Era, de facto, Guida: “A mota está no mesmo sítio mas ela não está no bar”
Respondeu prontamente, transmitindo a mensagem a Marta. Não serviu de nada para a tranquilizar, deitou a cabeça sobre as mãos e mordeu o lábio. De tanta força que fez que só reparou no que estava a fazer quando sentiu um travo metálico na boca. Apenas levantou a cabeça quando Marta a despertou dos seus pensamentos.
“Txi ali houve um acidente”, disse, alarmada, ao ver um carro que havia batido numa árvore na beira da estrada, ainda havia gente no interior, tanto quanto dava para ver, mas o que as fez parar foi outra coisa, “Aquela ali não é a…”
“É a Susana!”, gritou Daniela, com o estômago às voltas, esta estava fora do carro, aparentemente sem um arranhão, mas o que realmente assustava ali era o aspecto degradante com que estava.
Pararam perto do local do acidente, dirigindo-se para lá. Marta ligou para o 112 enquanto Daniela foi ver de Susana. Esta, mal a avistou, sorriu com um ar imbecil e caminhou para esta, às tantas tropeçando e caindo-lhe em cima, arrastando ambas para o chão de terra batida e ervas.
“Hm Daniewaa gostanti…”, disse, em cima desta, que a tentou tirar de cima, “Qué frô?”
“Ai, Susana larga-me”, resmungou a rapariga, empurrando a outra, “O teu estado…”

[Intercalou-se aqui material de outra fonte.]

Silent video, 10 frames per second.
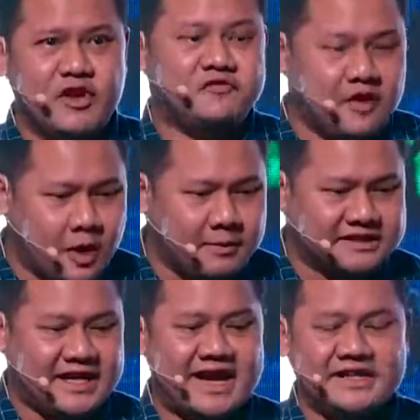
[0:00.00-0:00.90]
We form a
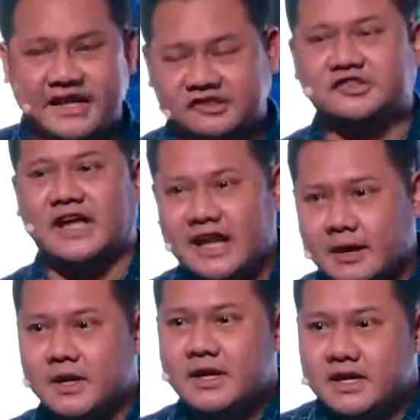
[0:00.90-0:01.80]
Thai tech
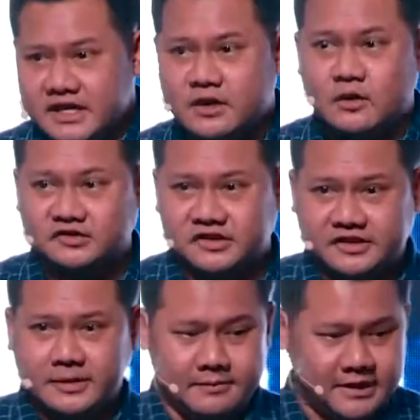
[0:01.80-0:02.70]
startup
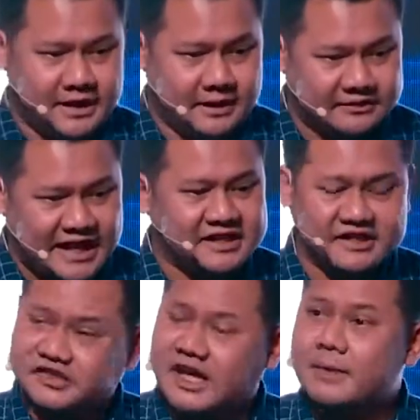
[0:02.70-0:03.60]
ecosystem, Thai
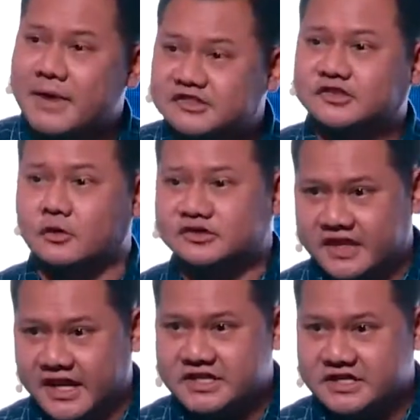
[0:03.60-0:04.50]
tech startup
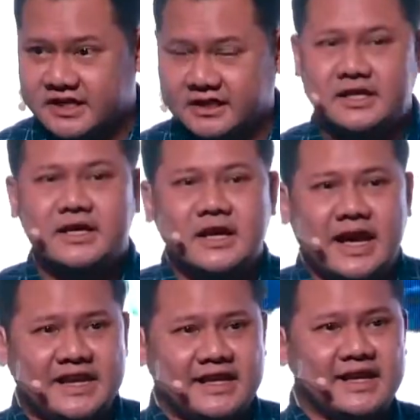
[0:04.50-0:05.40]
association.
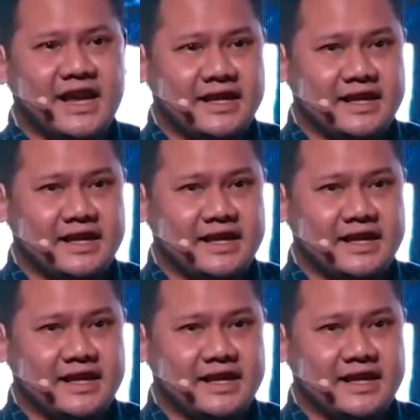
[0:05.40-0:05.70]
And then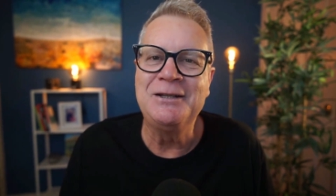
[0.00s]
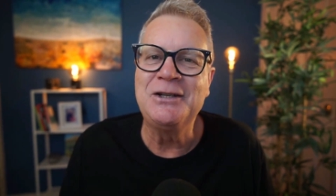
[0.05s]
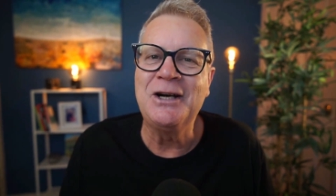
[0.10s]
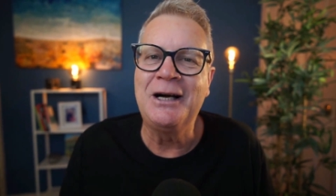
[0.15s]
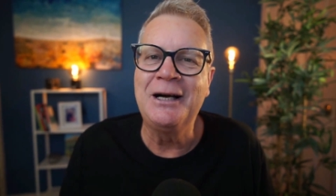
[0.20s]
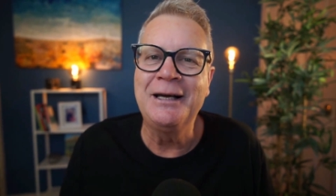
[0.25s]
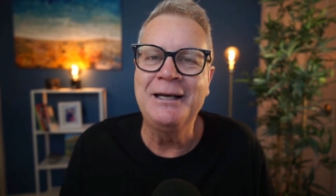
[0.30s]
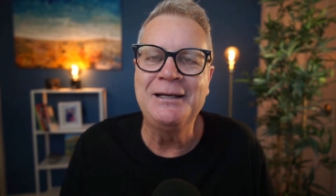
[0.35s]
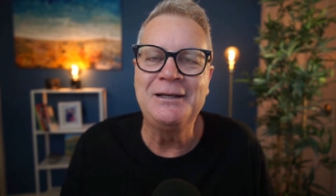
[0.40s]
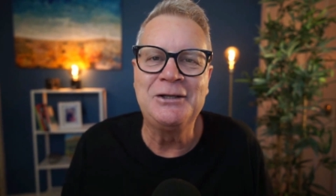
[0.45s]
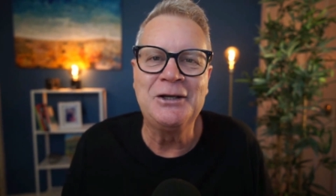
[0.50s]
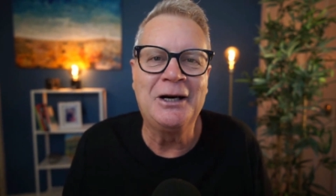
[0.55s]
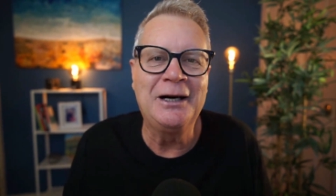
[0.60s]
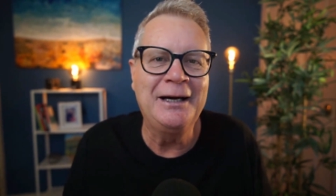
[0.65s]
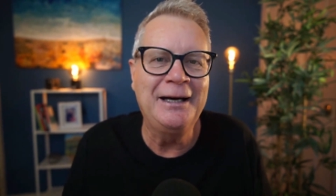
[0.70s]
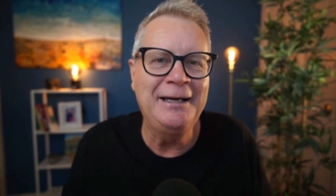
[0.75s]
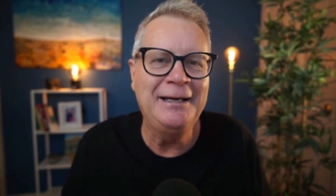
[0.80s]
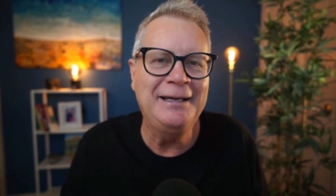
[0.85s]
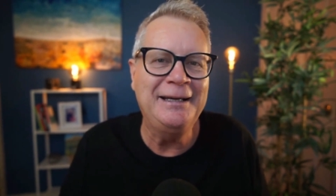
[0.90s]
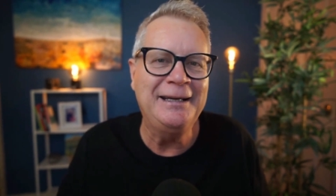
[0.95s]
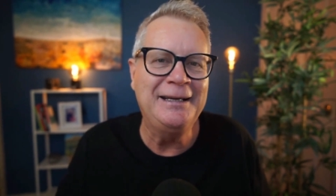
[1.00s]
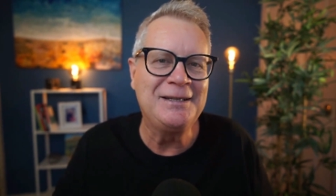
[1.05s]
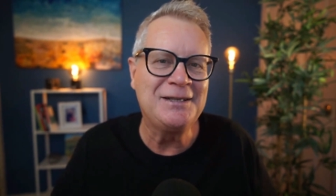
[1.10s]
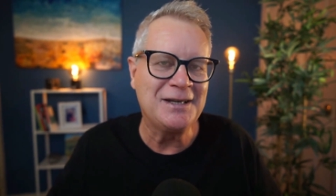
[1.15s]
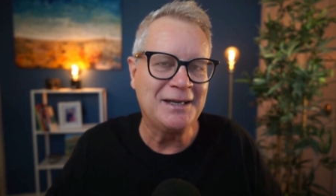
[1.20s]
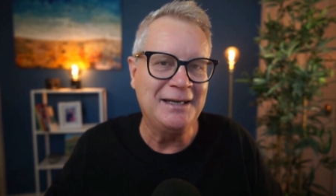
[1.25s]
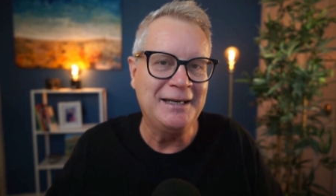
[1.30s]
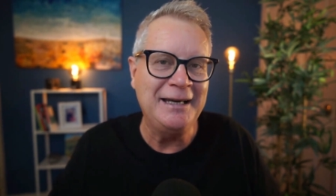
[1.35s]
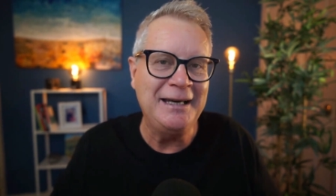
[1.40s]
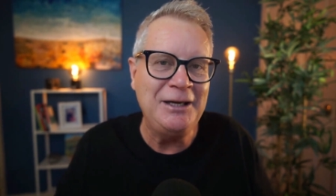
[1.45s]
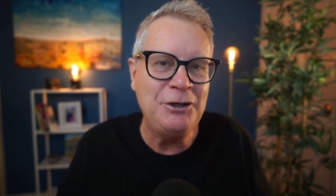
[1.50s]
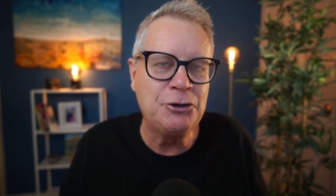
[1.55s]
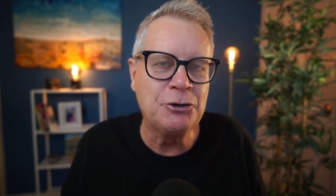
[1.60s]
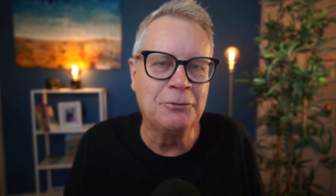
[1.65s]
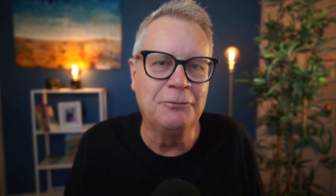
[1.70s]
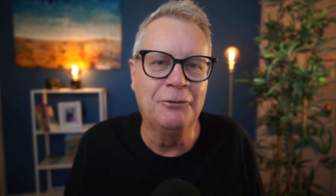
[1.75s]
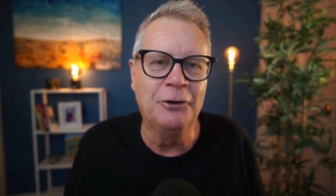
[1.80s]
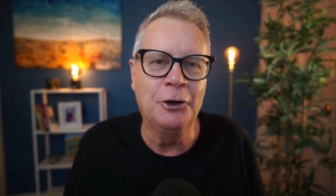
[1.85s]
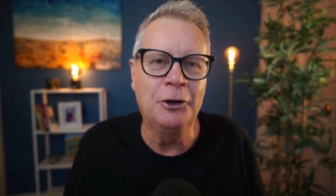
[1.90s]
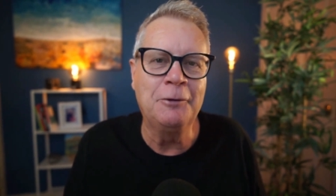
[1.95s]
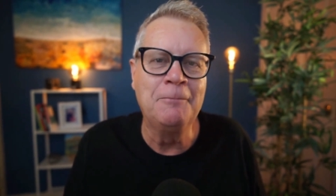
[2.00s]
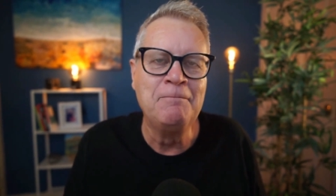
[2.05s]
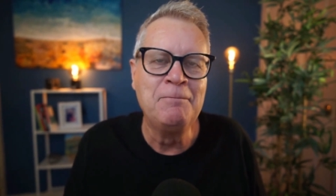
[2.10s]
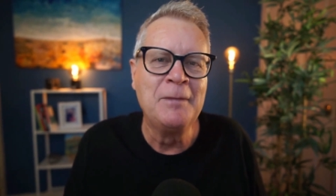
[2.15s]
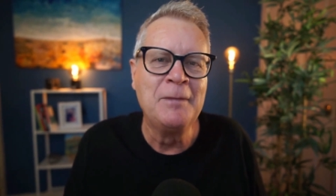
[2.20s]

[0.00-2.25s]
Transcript: Diane is an introvert,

“Mooor…hm”, balbuciou a loura, babando-se, à medida que deitava as mãos à camisola da morena, quase a arrancando. Esta, bem que tentava tirá-la de cima de si, mas sem sucesso pois era consideravelmente mais pequena. Não sabia o que teria acontecido se Marta não tivesse puxado a outra pela camisola, forçando-a a sair de cima da rapariga.
“O 112 vem a caminho”, informou, ajudando Daniela a levantar-se, “Não a podes levar para casa pois não?”
“A avó dela vai-se passar se a vir assim”, respondeu a morena, que torcia o nariz à medida que Susana se lhe agarrava à perna, “Posso pedir-te um favor?... LARGA-ME!”
“Sim claro, diz”, disse Marta, virando a cara ao ver a rapariga a enxotar a loura da sua perna.
“Ela pode ficar em tua casa?”, pediu, envergonhada, “Não a posso ter em casa, muito menos neste estado”
“Ai Dani…pronto está bem”, concordou Marta, suspirando, “Mas amanhã mal acordes, vens buscá-la”
“Obvio, é só durante a noite”, disse Daniela, abraçando a amiga.
Colocaram, a muito custo, Susana no carro enquanto esperavam pela ambulância. Mal o resto dos ocupantes da viatura destruída estavam entregues, abandonaram o local, levando, primeiro, Daniela a casa e só depois é que Marta foi para sua casa.